Copy out exactly the lines below that run from the one holding "[00:00:01.72]" to the one holding "[00:00:02.56]", keeping both of those lines and no others.

Stored data entries:
=== Section Start ===
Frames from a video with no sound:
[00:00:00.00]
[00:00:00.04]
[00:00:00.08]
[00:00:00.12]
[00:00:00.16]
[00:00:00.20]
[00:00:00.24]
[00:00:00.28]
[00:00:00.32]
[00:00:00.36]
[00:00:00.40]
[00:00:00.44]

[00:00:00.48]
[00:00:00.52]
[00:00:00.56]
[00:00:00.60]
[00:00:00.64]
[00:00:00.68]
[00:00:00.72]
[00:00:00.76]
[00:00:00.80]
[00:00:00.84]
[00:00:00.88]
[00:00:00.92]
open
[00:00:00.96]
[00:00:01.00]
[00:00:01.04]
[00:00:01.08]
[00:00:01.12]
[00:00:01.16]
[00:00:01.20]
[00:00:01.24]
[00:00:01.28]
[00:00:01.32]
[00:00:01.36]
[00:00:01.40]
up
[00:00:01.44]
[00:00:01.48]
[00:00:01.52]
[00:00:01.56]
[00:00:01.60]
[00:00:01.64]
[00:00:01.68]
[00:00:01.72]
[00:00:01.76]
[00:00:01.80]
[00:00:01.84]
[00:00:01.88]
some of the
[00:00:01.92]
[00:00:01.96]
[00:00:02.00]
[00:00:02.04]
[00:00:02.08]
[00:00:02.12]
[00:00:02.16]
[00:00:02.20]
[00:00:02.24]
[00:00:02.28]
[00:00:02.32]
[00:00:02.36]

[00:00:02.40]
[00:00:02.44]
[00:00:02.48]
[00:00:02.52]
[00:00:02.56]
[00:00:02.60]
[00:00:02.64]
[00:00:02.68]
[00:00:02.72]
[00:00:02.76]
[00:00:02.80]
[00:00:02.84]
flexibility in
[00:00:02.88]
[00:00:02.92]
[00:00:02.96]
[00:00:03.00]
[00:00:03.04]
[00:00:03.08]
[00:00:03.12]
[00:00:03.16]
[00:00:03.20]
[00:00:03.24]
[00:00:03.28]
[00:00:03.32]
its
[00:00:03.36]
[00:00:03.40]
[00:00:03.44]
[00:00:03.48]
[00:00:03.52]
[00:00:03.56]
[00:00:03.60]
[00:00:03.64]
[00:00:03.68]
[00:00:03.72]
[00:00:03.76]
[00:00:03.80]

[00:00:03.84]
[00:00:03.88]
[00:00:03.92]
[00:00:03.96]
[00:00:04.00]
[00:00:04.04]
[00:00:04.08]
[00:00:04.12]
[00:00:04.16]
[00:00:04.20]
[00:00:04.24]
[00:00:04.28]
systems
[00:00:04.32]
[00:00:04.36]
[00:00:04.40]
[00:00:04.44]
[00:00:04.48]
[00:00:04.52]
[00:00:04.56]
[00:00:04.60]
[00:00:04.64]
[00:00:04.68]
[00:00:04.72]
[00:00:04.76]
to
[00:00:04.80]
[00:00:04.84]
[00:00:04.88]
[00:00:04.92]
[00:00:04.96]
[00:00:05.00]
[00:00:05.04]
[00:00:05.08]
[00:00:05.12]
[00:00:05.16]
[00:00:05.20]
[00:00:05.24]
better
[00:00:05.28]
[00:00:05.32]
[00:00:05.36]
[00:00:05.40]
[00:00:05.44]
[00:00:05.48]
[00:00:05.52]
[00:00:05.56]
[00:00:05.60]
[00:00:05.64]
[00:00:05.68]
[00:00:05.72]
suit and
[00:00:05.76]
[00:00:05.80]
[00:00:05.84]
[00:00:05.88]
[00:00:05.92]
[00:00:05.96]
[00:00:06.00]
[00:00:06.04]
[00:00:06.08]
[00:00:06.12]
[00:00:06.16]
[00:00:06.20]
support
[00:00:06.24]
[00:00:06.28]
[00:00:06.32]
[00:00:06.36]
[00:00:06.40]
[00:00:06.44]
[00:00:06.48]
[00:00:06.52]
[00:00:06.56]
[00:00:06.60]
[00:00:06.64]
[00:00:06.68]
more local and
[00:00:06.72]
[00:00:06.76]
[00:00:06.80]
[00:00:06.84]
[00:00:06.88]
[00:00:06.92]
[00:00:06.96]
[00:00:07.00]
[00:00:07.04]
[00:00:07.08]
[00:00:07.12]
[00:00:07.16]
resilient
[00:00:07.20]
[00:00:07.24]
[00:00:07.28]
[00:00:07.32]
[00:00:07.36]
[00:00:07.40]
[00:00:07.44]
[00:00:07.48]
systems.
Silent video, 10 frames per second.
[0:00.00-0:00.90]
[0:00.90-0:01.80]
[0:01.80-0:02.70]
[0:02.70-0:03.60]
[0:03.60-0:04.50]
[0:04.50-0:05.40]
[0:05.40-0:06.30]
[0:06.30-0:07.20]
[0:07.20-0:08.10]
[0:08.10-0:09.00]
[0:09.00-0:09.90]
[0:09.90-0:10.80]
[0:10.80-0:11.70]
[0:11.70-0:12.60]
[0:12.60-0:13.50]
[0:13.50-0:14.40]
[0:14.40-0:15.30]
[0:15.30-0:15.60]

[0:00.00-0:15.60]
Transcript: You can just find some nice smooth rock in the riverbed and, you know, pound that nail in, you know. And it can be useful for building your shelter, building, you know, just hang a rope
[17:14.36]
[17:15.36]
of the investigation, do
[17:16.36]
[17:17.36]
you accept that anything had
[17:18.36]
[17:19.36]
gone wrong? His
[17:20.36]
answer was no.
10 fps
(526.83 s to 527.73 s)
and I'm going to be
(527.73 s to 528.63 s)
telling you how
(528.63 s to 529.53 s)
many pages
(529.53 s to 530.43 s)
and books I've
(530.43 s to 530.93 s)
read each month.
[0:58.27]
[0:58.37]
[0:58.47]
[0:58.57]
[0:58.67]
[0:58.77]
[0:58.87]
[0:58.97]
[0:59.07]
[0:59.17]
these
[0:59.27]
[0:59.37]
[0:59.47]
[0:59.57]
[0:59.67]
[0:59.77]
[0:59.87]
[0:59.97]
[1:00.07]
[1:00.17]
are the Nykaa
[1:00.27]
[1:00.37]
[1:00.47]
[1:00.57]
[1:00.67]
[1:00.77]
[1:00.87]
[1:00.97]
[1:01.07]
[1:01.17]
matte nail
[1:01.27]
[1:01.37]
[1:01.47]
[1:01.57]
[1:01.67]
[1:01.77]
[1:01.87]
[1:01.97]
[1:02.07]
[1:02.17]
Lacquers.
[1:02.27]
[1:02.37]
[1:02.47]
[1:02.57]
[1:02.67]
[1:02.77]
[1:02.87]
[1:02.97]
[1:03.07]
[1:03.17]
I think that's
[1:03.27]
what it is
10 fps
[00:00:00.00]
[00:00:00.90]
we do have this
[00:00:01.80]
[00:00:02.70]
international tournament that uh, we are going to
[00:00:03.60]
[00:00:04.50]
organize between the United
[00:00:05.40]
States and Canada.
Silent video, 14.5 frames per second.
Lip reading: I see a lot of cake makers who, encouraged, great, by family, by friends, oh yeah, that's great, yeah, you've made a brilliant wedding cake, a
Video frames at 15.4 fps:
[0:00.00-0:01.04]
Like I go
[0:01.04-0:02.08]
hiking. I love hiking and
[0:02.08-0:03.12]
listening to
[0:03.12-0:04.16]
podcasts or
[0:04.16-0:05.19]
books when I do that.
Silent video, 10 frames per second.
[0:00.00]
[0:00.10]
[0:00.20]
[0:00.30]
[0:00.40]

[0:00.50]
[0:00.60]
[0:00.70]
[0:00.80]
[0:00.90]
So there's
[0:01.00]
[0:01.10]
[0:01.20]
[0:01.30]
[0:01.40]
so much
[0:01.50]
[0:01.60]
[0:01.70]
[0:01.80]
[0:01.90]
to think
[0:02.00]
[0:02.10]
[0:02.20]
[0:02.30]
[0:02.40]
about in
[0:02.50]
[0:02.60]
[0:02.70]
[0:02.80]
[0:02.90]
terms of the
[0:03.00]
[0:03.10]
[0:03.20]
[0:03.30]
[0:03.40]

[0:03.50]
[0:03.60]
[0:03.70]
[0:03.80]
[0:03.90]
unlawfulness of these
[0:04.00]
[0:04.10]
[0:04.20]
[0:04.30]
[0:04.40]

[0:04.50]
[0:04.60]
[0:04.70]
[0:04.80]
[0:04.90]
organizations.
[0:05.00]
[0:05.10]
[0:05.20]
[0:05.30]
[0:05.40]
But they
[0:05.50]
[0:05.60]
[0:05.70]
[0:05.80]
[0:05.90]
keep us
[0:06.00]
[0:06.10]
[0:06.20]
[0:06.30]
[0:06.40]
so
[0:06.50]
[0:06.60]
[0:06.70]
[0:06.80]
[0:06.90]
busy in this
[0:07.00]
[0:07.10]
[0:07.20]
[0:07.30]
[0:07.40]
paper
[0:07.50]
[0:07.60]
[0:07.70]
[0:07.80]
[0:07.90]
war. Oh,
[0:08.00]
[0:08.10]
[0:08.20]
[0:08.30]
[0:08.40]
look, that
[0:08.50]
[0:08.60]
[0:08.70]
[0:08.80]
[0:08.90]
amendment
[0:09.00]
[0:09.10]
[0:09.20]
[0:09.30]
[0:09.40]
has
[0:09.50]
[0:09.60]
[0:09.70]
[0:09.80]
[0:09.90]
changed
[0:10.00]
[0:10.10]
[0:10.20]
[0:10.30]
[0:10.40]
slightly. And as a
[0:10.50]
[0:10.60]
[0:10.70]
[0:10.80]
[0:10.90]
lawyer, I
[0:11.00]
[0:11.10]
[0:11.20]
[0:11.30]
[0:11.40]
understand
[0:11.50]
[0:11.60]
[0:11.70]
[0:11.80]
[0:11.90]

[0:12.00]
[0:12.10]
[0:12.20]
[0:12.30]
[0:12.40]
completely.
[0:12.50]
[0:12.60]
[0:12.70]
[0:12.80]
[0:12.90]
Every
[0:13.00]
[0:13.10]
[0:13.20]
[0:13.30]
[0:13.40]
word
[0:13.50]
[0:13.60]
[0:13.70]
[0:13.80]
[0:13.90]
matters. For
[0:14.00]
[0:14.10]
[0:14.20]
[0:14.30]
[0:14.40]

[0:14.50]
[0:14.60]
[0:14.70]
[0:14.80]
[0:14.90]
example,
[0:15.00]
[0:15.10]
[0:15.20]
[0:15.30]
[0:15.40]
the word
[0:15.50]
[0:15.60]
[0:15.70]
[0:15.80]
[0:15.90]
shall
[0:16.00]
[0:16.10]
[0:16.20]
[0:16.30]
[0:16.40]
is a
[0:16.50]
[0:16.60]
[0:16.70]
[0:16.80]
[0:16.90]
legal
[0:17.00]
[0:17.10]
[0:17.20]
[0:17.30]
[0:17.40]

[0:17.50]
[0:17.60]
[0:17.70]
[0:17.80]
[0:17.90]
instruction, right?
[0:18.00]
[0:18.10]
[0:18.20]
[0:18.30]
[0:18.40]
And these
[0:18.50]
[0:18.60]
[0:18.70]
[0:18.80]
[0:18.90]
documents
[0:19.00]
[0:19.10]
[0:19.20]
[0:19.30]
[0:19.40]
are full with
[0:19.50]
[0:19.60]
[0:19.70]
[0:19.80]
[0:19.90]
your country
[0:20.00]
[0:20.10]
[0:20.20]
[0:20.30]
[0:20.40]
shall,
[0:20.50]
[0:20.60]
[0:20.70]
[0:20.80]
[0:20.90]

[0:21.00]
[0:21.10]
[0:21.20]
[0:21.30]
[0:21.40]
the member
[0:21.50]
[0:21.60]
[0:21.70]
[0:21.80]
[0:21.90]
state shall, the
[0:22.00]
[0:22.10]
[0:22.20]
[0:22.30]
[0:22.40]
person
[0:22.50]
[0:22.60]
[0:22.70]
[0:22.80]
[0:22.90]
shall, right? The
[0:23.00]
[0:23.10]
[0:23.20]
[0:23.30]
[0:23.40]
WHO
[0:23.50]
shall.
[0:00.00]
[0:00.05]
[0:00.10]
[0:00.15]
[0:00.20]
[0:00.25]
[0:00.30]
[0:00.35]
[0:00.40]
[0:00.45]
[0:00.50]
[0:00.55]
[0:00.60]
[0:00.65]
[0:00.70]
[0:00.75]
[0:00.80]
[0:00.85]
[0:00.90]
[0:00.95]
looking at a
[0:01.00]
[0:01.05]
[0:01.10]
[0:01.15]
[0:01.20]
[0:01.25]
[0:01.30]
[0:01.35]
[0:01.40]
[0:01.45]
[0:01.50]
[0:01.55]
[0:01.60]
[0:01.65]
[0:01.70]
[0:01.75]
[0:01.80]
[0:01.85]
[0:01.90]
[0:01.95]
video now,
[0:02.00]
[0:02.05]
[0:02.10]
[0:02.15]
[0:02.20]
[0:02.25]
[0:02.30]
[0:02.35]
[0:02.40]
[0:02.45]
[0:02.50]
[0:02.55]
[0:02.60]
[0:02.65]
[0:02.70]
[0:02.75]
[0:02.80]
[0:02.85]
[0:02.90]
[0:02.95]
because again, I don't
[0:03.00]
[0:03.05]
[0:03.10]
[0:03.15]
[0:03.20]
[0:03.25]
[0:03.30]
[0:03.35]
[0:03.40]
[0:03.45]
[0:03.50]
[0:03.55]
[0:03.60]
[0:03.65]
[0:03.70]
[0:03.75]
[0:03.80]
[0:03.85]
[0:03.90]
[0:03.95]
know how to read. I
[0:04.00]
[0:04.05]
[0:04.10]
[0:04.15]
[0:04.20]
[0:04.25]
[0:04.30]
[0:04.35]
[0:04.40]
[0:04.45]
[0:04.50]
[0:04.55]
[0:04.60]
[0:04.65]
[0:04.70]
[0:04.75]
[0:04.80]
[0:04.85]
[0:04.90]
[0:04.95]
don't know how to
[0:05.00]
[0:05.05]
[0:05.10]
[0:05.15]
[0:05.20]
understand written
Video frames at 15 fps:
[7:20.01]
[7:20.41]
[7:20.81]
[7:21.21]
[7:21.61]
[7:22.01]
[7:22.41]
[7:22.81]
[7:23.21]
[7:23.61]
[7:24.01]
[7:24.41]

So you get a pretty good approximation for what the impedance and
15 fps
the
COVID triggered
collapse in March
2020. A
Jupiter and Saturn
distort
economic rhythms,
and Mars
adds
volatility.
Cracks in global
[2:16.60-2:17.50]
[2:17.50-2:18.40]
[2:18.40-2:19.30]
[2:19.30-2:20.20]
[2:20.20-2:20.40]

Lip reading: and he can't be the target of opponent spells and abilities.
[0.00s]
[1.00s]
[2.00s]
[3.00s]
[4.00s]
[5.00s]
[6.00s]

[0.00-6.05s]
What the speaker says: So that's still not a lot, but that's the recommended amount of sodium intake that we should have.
=== Section End ===
▶ _SOLUTION_:
[00:00:01.72]
[00:00:01.76]
[00:00:01.80]
[00:00:01.84]
[00:00:01.88]
some of the
[00:00:01.92]
[00:00:01.96]
[00:00:02.00]
[00:00:02.04]
[00:00:02.08]
[00:00:02.12]
[00:00:02.16]
[00:00:02.20]
[00:00:02.24]
[00:00:02.28]
[00:00:02.32]
[00:00:02.36]

[00:00:02.40]
[00:00:02.44]
[00:00:02.48]
[00:00:02.52]
[00:00:02.56]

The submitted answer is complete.